Lines from the one containing "[26.77-26.97s]" through the last line of the data are to be repeated word for word, both ends included.

» **Input material**
%%
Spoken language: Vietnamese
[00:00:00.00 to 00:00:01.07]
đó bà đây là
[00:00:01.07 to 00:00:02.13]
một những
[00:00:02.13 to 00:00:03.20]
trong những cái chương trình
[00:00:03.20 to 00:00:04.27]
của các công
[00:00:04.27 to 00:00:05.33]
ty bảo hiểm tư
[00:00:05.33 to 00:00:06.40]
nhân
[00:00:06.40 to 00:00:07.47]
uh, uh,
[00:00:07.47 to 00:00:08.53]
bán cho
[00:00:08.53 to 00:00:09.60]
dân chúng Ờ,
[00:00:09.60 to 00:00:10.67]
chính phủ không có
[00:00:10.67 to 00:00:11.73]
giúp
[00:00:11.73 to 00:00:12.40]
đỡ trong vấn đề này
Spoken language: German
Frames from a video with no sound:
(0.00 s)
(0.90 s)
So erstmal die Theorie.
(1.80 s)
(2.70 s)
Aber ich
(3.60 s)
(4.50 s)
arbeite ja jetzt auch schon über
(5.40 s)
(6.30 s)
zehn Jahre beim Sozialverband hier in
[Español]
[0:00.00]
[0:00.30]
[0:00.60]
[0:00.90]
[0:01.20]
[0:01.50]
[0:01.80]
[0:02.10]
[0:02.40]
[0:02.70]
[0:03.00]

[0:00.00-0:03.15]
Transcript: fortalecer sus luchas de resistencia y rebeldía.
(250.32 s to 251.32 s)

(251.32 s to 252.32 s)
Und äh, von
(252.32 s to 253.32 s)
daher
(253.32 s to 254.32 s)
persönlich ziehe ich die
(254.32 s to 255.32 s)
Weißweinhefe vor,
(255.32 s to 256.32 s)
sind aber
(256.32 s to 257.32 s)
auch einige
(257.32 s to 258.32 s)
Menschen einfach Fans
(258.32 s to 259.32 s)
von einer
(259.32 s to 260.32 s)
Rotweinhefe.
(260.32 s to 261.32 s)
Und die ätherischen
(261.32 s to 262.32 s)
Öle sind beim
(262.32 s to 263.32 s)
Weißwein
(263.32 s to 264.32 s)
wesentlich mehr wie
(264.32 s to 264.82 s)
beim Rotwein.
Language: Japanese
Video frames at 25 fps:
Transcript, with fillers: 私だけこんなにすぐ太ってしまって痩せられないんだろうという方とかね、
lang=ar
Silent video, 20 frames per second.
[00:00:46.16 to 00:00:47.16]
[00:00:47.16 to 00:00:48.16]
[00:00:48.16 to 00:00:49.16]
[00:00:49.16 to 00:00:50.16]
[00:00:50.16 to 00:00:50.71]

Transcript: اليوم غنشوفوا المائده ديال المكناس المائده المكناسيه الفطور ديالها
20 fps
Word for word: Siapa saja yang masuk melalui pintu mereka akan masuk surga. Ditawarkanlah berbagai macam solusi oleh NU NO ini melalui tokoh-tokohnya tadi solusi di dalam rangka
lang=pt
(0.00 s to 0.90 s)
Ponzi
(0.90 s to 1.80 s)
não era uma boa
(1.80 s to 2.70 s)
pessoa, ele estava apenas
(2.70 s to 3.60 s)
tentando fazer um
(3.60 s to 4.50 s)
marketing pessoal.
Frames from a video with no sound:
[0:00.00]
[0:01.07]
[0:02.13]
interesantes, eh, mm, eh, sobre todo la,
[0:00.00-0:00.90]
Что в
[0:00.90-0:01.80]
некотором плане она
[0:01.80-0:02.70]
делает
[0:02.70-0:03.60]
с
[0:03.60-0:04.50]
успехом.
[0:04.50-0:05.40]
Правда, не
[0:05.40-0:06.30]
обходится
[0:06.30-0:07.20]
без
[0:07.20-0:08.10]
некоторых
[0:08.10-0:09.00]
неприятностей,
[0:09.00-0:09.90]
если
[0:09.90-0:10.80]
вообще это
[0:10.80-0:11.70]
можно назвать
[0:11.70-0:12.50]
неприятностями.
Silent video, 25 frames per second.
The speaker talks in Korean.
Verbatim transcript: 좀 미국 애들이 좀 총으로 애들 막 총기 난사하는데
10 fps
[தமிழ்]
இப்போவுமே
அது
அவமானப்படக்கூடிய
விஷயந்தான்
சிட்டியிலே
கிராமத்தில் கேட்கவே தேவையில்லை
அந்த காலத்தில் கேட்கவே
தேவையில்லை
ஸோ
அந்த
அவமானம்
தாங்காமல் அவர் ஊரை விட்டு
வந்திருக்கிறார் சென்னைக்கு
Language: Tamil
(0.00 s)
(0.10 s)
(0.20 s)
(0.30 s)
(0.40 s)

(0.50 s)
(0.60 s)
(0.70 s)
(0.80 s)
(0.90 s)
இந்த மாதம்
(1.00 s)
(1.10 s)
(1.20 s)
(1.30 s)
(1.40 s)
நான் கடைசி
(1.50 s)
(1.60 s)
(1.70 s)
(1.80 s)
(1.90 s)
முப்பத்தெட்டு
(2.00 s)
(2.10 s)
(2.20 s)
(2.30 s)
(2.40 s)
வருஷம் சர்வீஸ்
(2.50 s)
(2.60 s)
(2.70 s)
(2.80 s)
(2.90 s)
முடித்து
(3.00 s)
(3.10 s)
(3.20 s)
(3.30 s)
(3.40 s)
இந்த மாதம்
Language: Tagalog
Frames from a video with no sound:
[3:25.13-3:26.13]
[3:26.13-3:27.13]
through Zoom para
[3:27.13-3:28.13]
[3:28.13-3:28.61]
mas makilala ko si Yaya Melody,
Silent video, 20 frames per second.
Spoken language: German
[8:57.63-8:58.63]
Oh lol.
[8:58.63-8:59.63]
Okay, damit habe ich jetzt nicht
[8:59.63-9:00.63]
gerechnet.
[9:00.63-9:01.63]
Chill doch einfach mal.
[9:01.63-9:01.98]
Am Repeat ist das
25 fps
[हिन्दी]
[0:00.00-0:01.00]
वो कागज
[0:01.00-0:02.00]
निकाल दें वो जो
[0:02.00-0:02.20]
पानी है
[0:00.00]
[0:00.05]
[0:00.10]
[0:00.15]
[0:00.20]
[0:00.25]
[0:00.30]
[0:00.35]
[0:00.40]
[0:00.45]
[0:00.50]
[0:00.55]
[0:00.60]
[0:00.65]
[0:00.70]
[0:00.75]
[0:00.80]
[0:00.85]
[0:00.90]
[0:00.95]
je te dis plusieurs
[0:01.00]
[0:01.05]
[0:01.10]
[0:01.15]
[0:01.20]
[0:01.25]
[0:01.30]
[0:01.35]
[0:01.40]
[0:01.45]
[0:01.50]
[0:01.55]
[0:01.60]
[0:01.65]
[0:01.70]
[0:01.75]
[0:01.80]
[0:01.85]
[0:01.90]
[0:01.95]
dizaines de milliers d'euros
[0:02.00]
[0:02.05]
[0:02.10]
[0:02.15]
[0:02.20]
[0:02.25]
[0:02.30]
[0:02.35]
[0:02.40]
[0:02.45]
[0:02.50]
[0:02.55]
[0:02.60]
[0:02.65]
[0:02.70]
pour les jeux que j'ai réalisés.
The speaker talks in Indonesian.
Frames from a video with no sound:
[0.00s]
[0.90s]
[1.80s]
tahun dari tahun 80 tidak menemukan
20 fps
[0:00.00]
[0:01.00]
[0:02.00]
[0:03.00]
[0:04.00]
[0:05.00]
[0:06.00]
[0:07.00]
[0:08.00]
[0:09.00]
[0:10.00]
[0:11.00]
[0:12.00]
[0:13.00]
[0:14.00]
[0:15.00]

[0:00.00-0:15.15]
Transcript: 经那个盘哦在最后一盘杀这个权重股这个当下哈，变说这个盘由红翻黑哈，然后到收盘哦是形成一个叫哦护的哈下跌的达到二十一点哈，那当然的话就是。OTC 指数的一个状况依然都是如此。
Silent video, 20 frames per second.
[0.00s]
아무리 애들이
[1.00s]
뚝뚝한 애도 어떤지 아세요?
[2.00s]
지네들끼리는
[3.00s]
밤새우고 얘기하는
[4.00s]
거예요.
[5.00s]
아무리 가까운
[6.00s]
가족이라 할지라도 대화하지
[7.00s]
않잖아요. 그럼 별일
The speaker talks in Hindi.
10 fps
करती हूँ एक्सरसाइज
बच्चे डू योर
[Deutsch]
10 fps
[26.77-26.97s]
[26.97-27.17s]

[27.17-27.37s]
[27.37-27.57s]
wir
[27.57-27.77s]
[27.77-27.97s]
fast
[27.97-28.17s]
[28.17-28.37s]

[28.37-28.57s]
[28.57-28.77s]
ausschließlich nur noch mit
%%
» **Reply**
[26.77-26.97s]
[26.97-27.17s]

[27.17-27.37s]
[27.37-27.57s]
wir
[27.57-27.77s]
[27.77-27.97s]
fast
[27.97-28.17s]
[28.17-28.37s]

[28.37-28.57s]
[28.57-28.77s]
ausschließlich nur noch mit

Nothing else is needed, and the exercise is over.